Behind almost every government action lurks a single question: How do we pay for it?
The answer seems easy: by taxes or debt. But taxes must pay off the debt, making the real question not “how” but “when” we ante up. At the federal level, the answer is often “later.”
These days the country is ringing up massive new government spending. Think of the COVID-19 economic recovery, including Maine’s struggle with taxing federal aid to business, plus the Texas energy collapse.
The pain of COVID-19 will be long-lasting when it’s added to other debt, and the bill has to be paid.
President Joe Biden has proposed $1.9 trillion as an economic stimulus to get out of the coronavirus slowdown. Eventually the cost will be close to that.
Economists have widely agreed that federal government stimulus spending works in producing renewed economic activity. They also agree that with the slack economy yielding reduced tax revenues, the stimulus must be financed by borrowing.
The economic bet is that a newly restored economy will boost tax revenues to pay for the cost of borrowing. Right now, with unusually low interest rates, the government can inexpensively take on more debt. But beyond the interest, the principal must also be repaid.
The argument against spending as much as Biden wants is that the government keeps piling on debt. That’s traditionally the Republican position and where that party stands today. Sen. Susan Collins and her GOP allies proposed $618 billion in stimulus spending, far removed from an ominous-sounding “trillion.”
Yet when the GOP controlled Congress, it freely added to debt while cutting taxes. That suggests that taking on new debt for an economic boost may be more a matter of politics than economics.
The public seems to favor Biden’s proposal, supporting short-term economic recovery and a return to work over the cost of later paying the bill with interest. Former President Trump himself wanted a bigger bill than many GOP senators. Maybe, deep down, most people are crypto-Democrats.
In the U.K., the government just announced it would move to seek higher taxes to begin paying the COVID-19 bill.
Then there was the Paycheck Protection Program, or PPP, tax ploy. The federal government made PPP loans to businesses, which did not have to repay them if they kept people working. The loan would then count as taxable business income that could be entirely offset by deducting the payroll expense. In short, the PPP would be taxable income that would be erased by payroll outlays.
In the December 2020 COVID relief bill, Congress switched the policy and decided businesses would not have to count the forgiven loan as income. That meant a company would get a tax deduction for doling out federal money.
The PPP benefit suddenly doubled, including both the payroll funds and the tax break. The shortfall in tax revenue would be picked up by taxpayers.

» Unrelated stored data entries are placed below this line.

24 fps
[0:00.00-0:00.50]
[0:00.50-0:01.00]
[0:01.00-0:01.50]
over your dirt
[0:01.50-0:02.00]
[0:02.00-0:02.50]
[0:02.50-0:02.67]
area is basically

Maine taxation usually tracks federal rules. At first, Gov. Janet Mills, a Democrat, favored the original tax-neutral policy. She did not like Maine going along with the free ride on PPP income. The blowback from the GOP and business groups was immediate, and she retreated. Companies with up to $1 million in PPP would get the new break.
Mills believes she can shield taxpayers from picking up the resulting $82 million tab for the state. The cost would be covered by federal funds and state reserves, which all come from taxpayers. Nothing really new here, though the tax trail may be difficult to follow.
Texas got into a lot of trouble when it was hit by real winter. It faced electric blackouts and frozen natural gas pipelines. Even while the federal COVID-19 cost was mounting, Biden declared a state of emergency, setting in motion a flow of federal aid to Texas.
Ironically, Biden aided Texas, which had asked the Supreme Court to block him from becoming president. The Republican governor thanked Biden but wanted even more help. The federal aid came from debt, which the GOP dislikes, and from taxes, which it wants to cut.
States must balance their budgets and could not take on debt fast enough to meet the COVID crisis. The federal government can pile on debt without knowing how to pay it off. That’s why states have turned to Washington, adding to the federal debt.
Also, relying on federal debt, states and individuals may feel that somebody else is paying the bill. They fail to recognize they are “somebody else.”
People are constantly told that taxes take their hard-earned dollars. But just as they make household purchases with those dollars, they buy services they want, from stimulus aid for small businesses to emergency help for states, with their taxes.
In the end we must pay for what we buy. Higher taxes are inevitable, not for a “socialist” government, but to pay for what we’ve already bought.